Viewing 2 replies - 1 through 2 (of 2 total)
  • The best way to add Categories to a custom post type is to add this to your $args for the register_post_type() function :
    'taxonomies' => array( 'category' );
    http://codex.wordpress.org/Function_Reference/register_post_type#Taxonomies

    I’m not quite clear for your description, what’s happening on your site. It’d help if your posted your URL so we could see exactly what’s URLs are being generated.

    As you stated, a category URL tells WordPress to use archive.php (if there’s no category.php):
    http://codex.wordpress.org/Template_Hierarchy#Category_display

    The category URL itself is formed using the Category base (default: “category”) set in your admin Permalinks panel. So the default should be (whether for native posts or custom post types):
    example.com/category/{category-slug}

    Have you set “supplier_category” as you Category base?

    Moderator bcworkz

    (@bcworkz)

    There’s some quirks with the default category taxonomy and custom post types, but what you describe is beyond that. Clicking a category link from a custom post type should yield regular posts in that category, though your CPT will not be in the list. Could it be the category term you clicked from your CPT is not assigned to any regular posts at all?

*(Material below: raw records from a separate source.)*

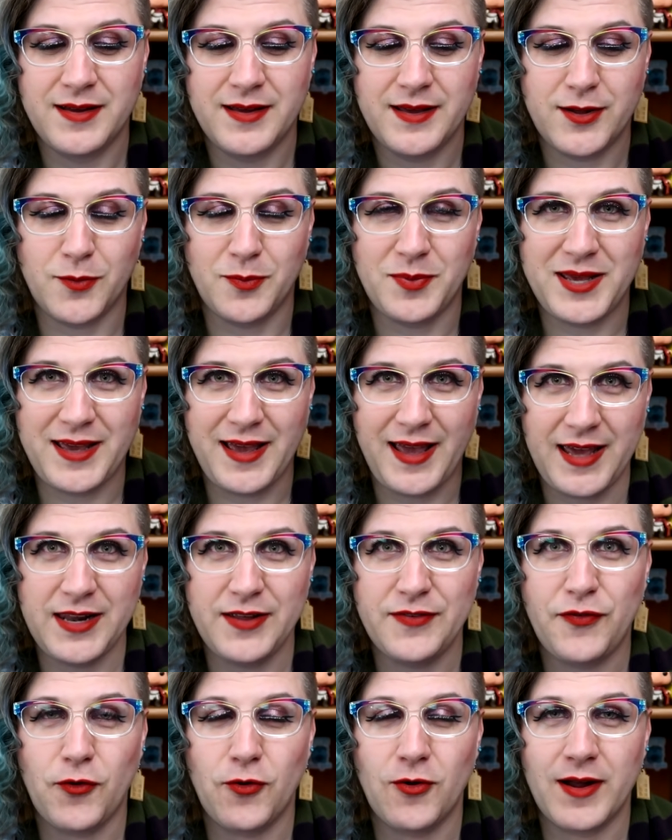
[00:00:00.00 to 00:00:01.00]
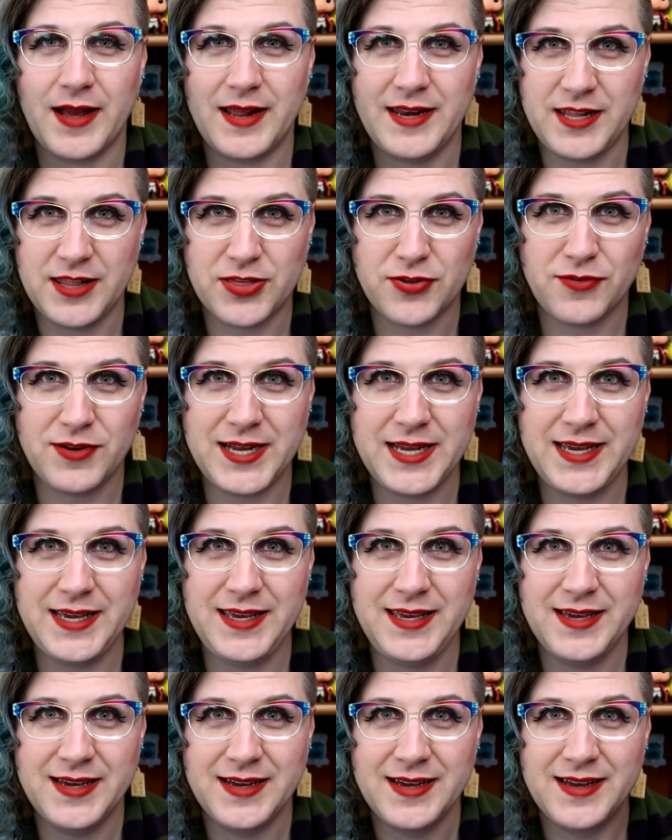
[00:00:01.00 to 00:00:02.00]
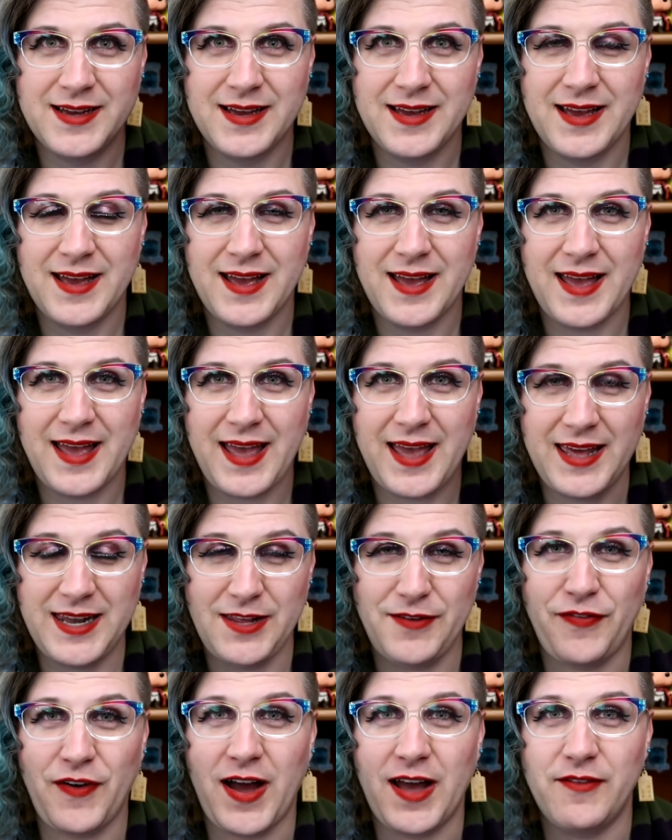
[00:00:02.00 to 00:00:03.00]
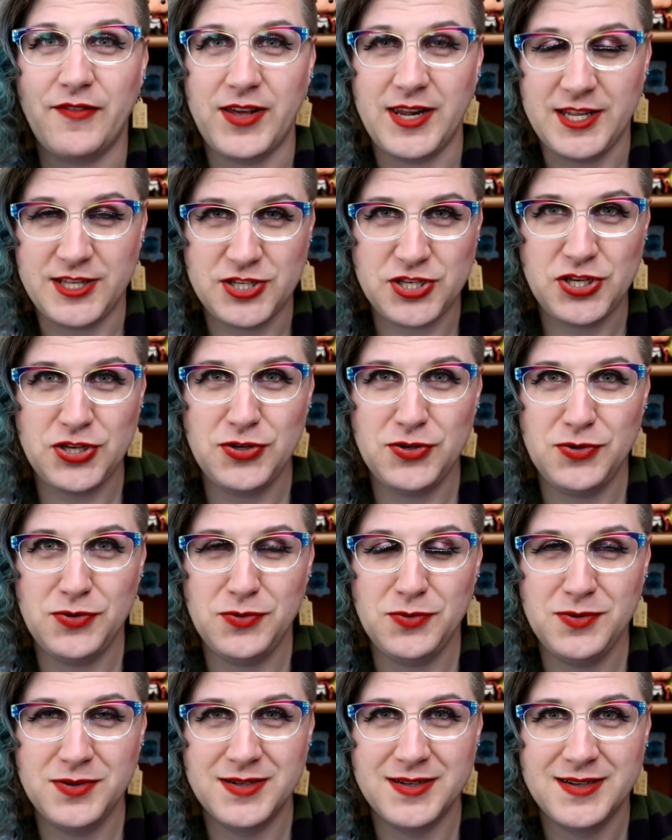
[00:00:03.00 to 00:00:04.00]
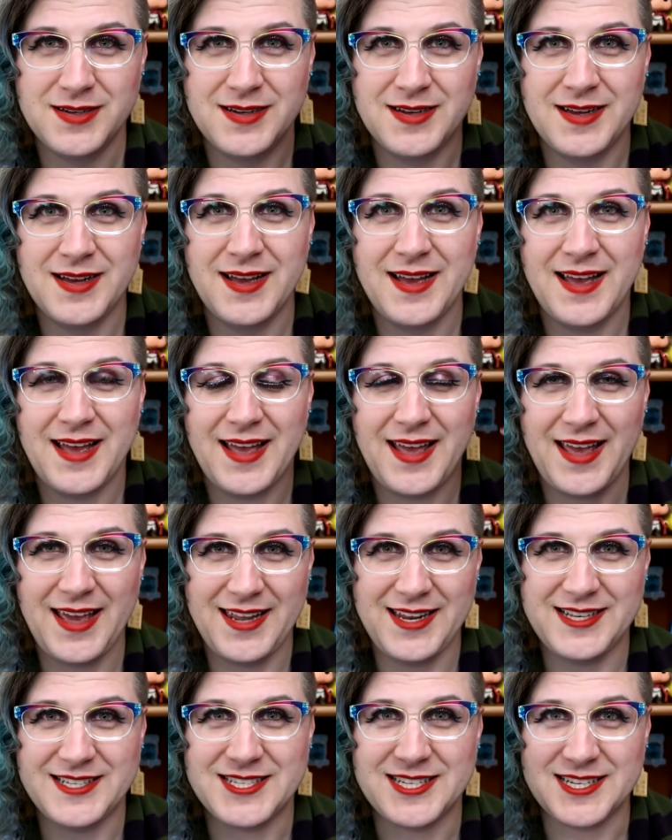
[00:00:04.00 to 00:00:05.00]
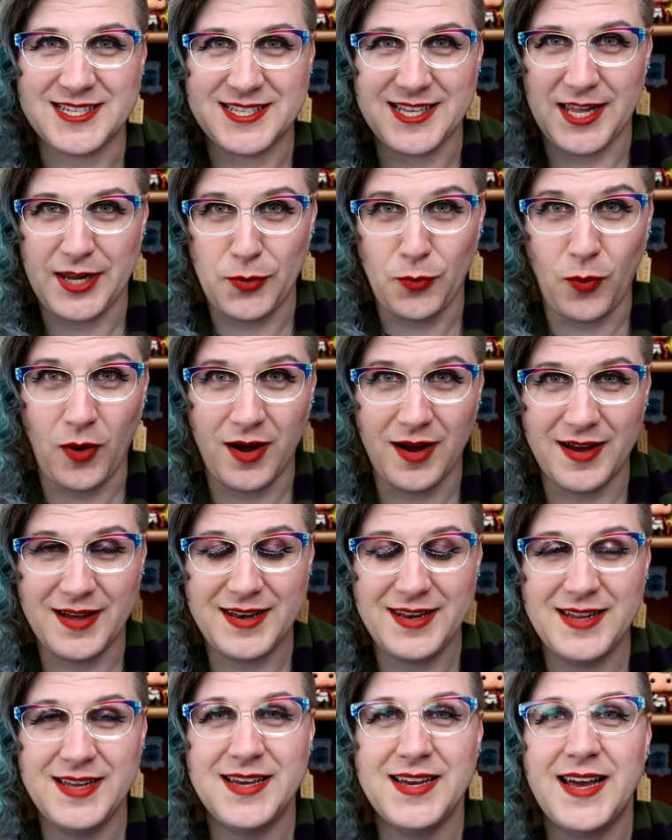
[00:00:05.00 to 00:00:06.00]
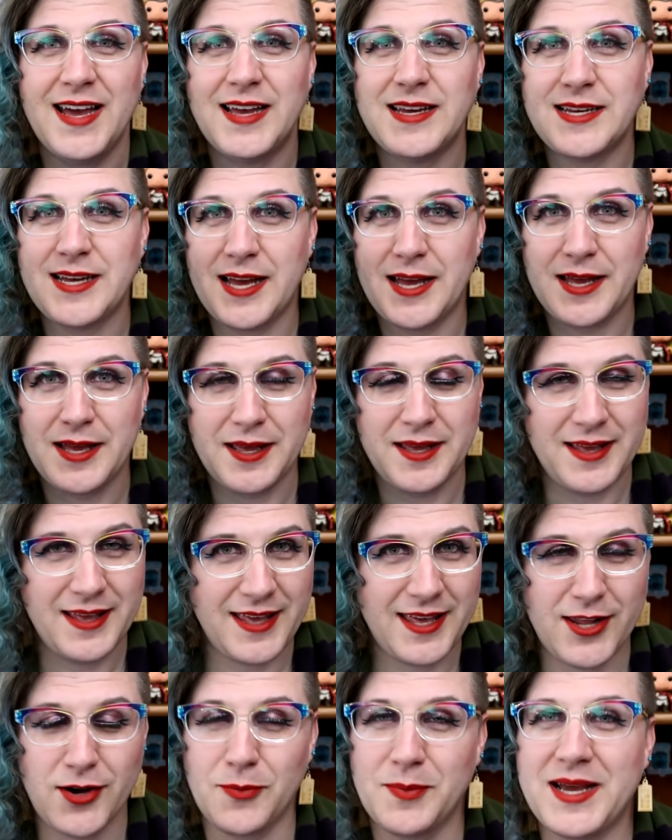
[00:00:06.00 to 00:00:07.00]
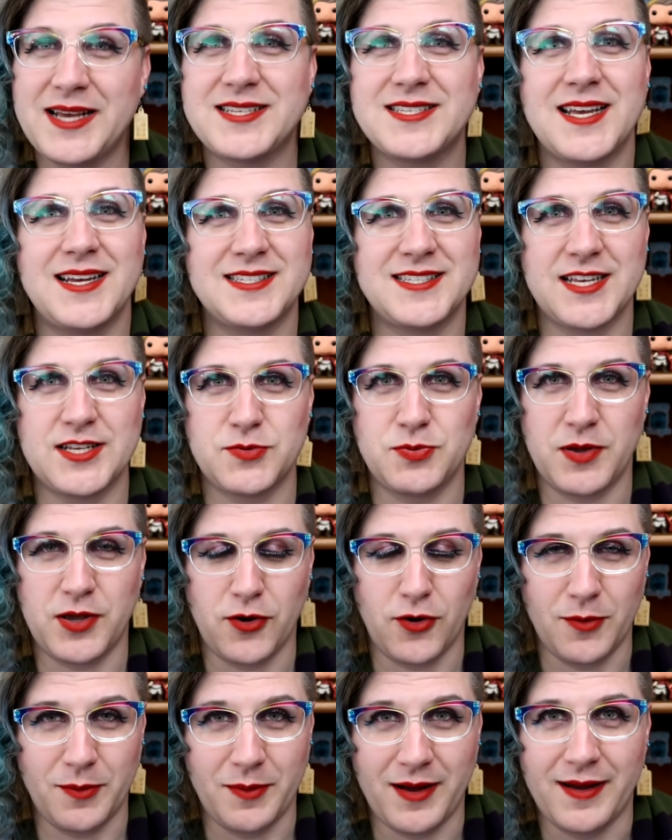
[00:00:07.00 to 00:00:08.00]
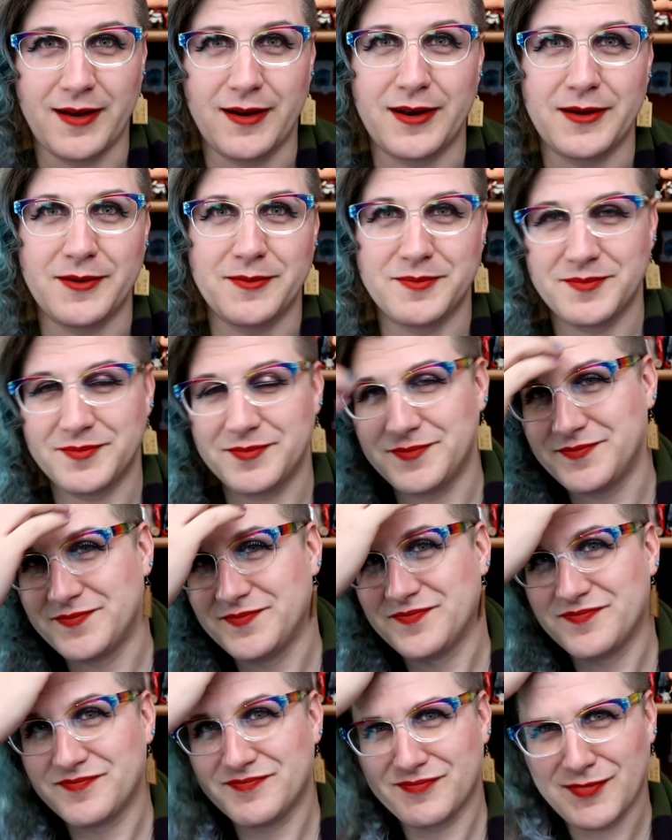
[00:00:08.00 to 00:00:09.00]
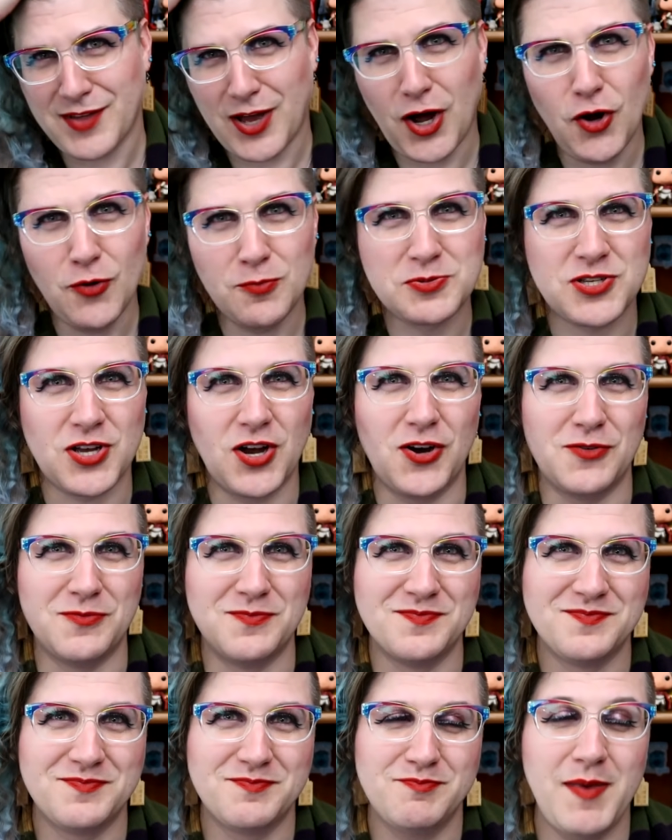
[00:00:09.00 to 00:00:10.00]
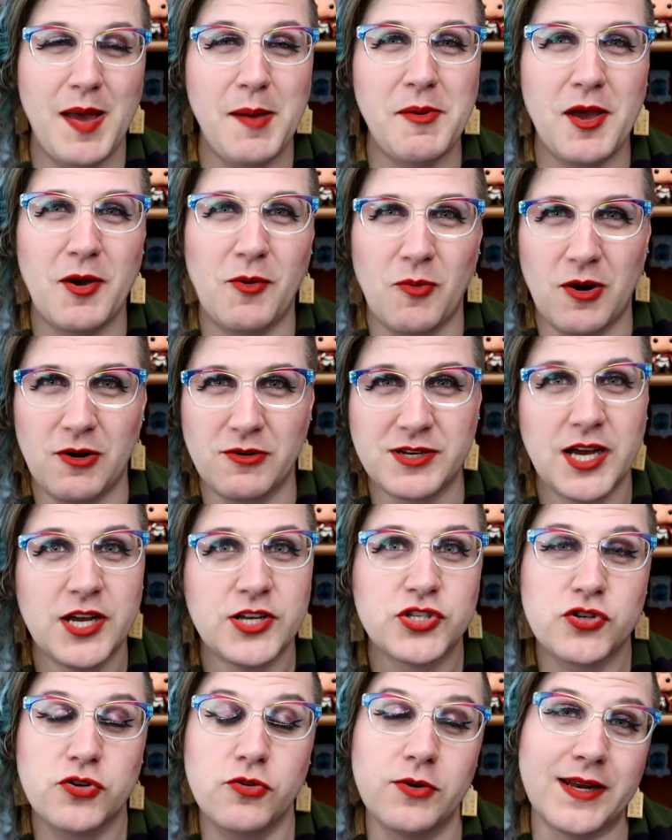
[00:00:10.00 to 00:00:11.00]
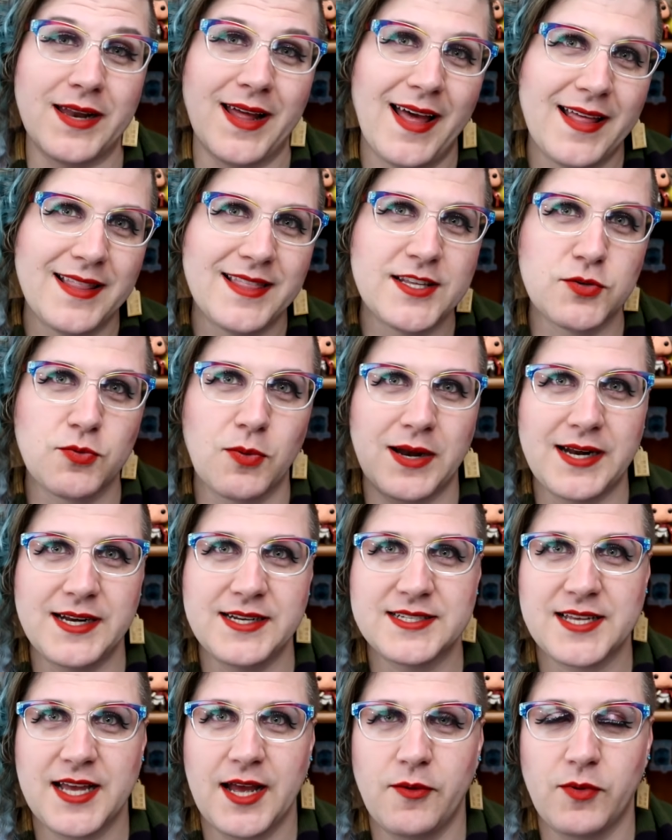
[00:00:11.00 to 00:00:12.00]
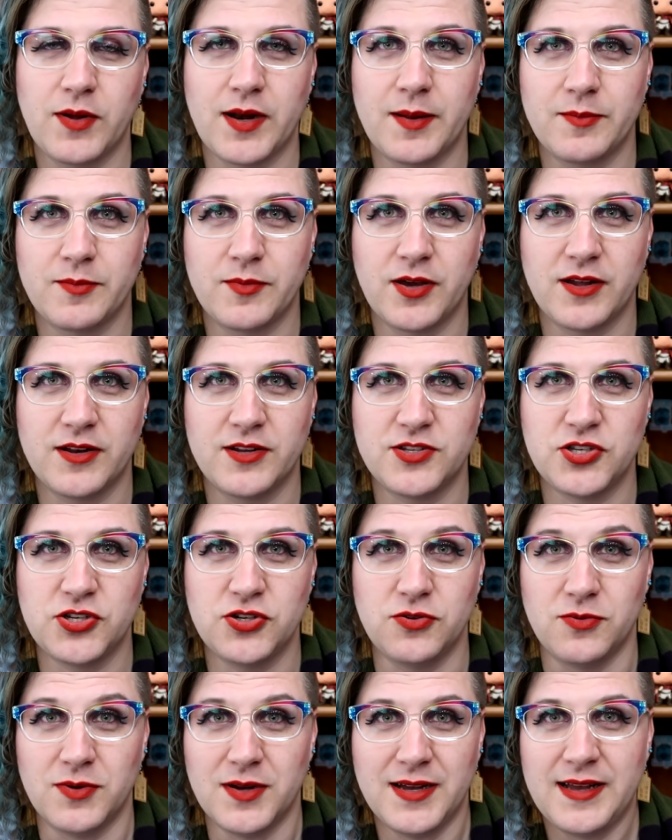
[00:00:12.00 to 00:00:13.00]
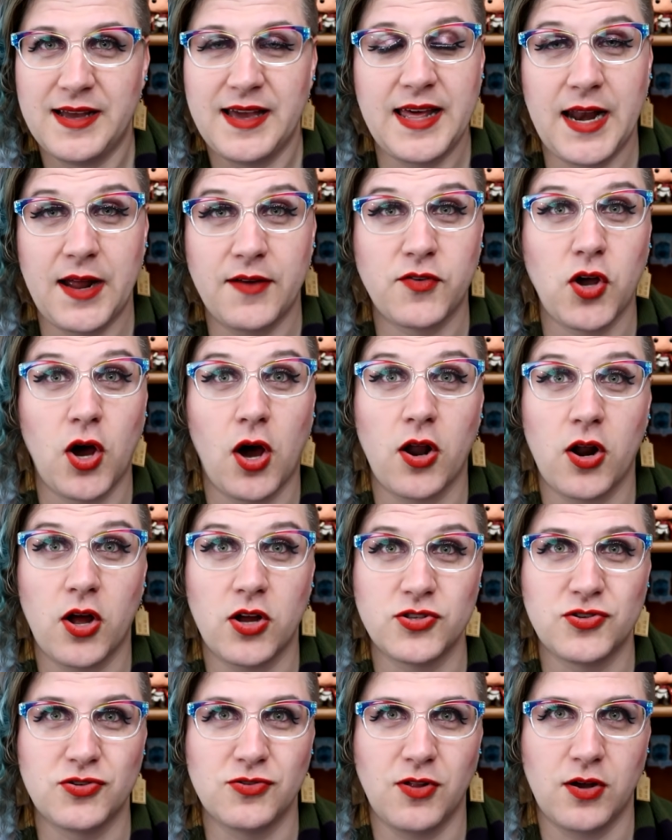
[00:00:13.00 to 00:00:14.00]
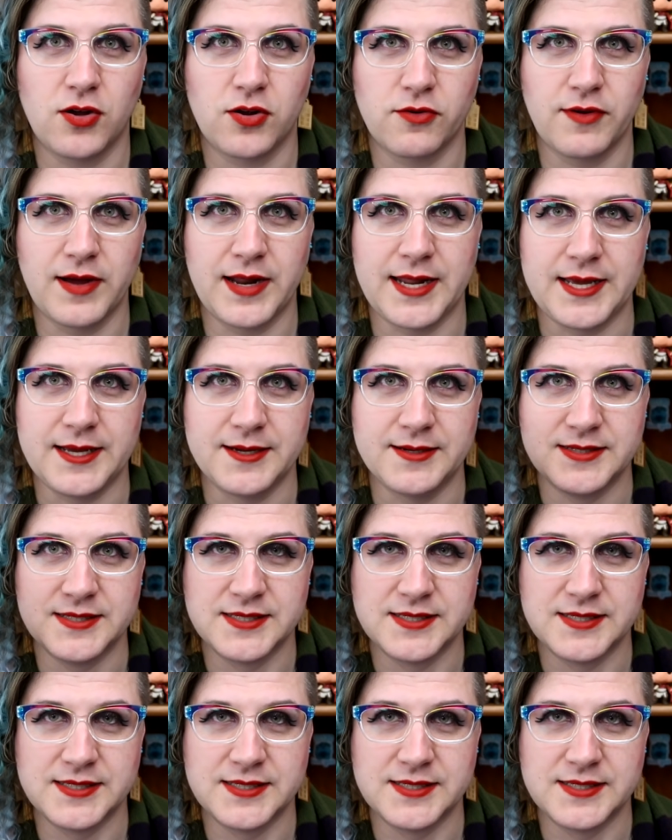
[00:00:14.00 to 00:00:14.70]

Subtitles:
it'll be 84, 83, 85, 82, 86, 81. It'll make sense as we go about it. I hope so. Maybe it won't. Screw it. This is what I decide what I'm going to do. And I've gone on too long already.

That would explain the posts not found.

    To get CPTs to be listed in category queries, you need to hook ‘pre_get_posts’. If you get the ‘post_type’ query var there, it’ll probably be array('post'); Add your CPT to this array and set the modified array back to ‘post_type’. Of course, be sure your script verifies it’s a category query being handled before doing anything.

    For some reason we don’t need to do this with custom taxonomy queries, only the default category and post_tag taxonomies have this quirk.